The table of selling securityholders contained in the prospectus
is hereby amended to add the entities who are named below as selling
securityholders:
Aggregate Number of
Principal Amount Shares of CD Percentage of
at Maturity of Percentage of Common Stock Shares of CD
CODES That CODES That May Common Stock
Name May Be Sold Outstanding Be Sold(1) Outstanding(2)
California Public Employees' Retirement System.......... $5,000,000 * 167,000 *
Credit Suisse First Boston Corp. ....................... $37,100,000 2.51% 1,239,140 *
Putnam Convertible Income - Growth Trust................ $10,500,000 * 350,700 *
Additionally, the following represents updated information
regarding the selling securityholders listed in the selling securityholder
table in the prospectus:
Aggregate Number of
Principal Amount Shares of CD Percentage of
at Maturity of Percentage of Common Stock Shares of CD
CODES That CODES That May Common Stock
Name May Be Sold Outstanding Be Sold(1) Outstanding(2)
Lincoln National Global Asset Allocation Fund, Inc....... $170,000 * 5,678 *
Museum of Fine Arts, Boston.............................. $85,000 * 2,839 *
Parker-Hannifin Corporation.............................. $280,000 * 9,352 *
Putnam Asset Allocation Funds - Balanced Portfolio....... $1,310,000 * 43,754 *
Putnam Asset Allocation Funds - Conservative Portfolio... $1,010,000 * 33,734 *
University of Rochester.................................. $140,000 * 4,676 *
Putnam Variable Trust - Putnam VT Global Asset
Allocation Fund.......................................... $250,000 * 8,350 *
Putnam Convertible Opportunities and Income Trust........ $360,000 * 12,024 *
-----------
* Less than one percent (1%).
(1) Assumes conversion of all of the holder's CODES at a conversion
rate of 33.40 shares of CD common stock per $1,000 principal
amount at maturity of the CODES. This conversion rate is subject
to adjustment, however, as described under "Description of the
CODES - Conversion Rights". As a result, the number of shares of
CD common stock issuable upon conversion of the CODES may increase
or decrease in the future.
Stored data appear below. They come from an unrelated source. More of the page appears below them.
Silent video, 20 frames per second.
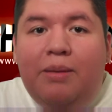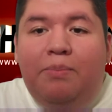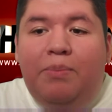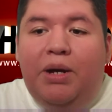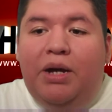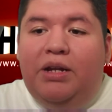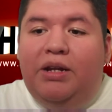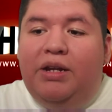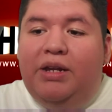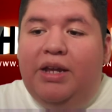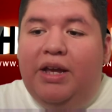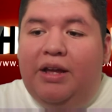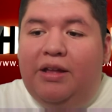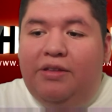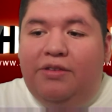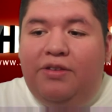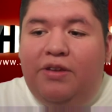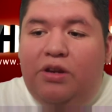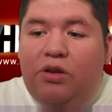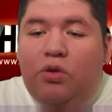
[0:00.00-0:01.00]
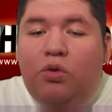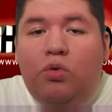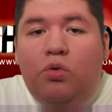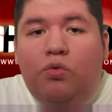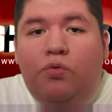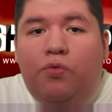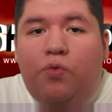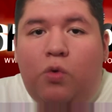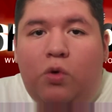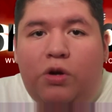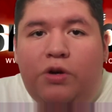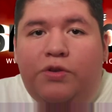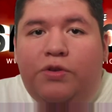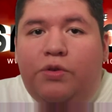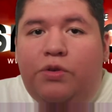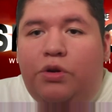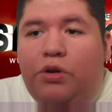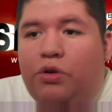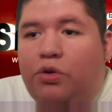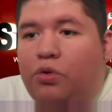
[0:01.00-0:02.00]
but yeah, it's a new force
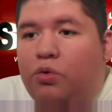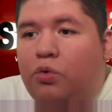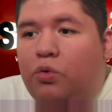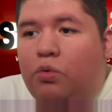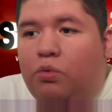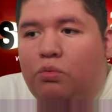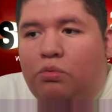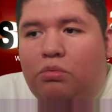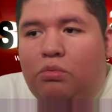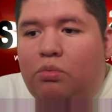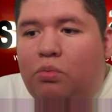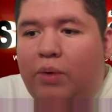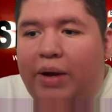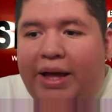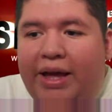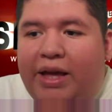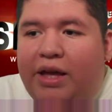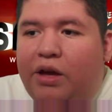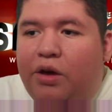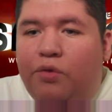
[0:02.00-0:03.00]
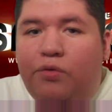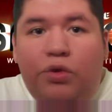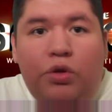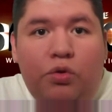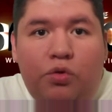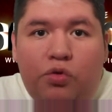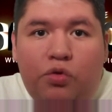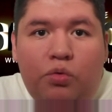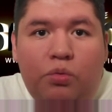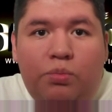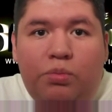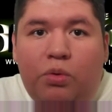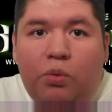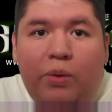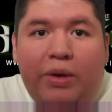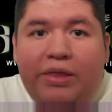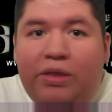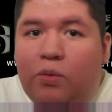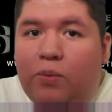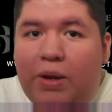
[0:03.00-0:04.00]
and a new way of YouTube, the
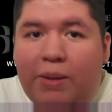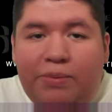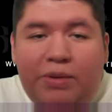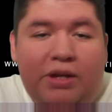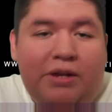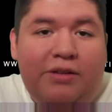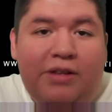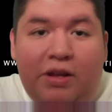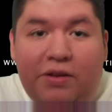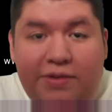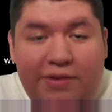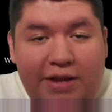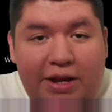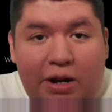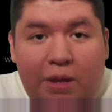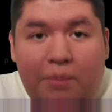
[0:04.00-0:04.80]
way the website is now set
Does not include shares of CD common
stock that may be issued by us upon purchase of CODES by us at the
option of the holder.
(2) Calculated based on Rule 13d-3(d)(i) of the Exchange Act, using
857,074,916 shares of CD common stock outstanding as of June 30,
2001. In calculating this amount for each holder, we treated as
outstanding the number of shares of CD common stock issuable upon
conversion of all of that holder's CODES, but we did not assume
conversion of any other holder's CODES. Does not include shares of
CD common stock that may be issued by us upon purchase of CODES by
us at the option of the holder.
Investing in the CODES or shares of CD common stock involves risks
that are described in the "Risk Factors" section beginning on page 5 of the
prospectus.
Neither the Securities and Exchange Commission nor any state
securities commission has approved or disapproved of these securities or
determined if this prospectus supplement is truthful or complete. Any
representation to the contrary is a criminal offense.
The date of this prospectus supplement is November 6, 2001.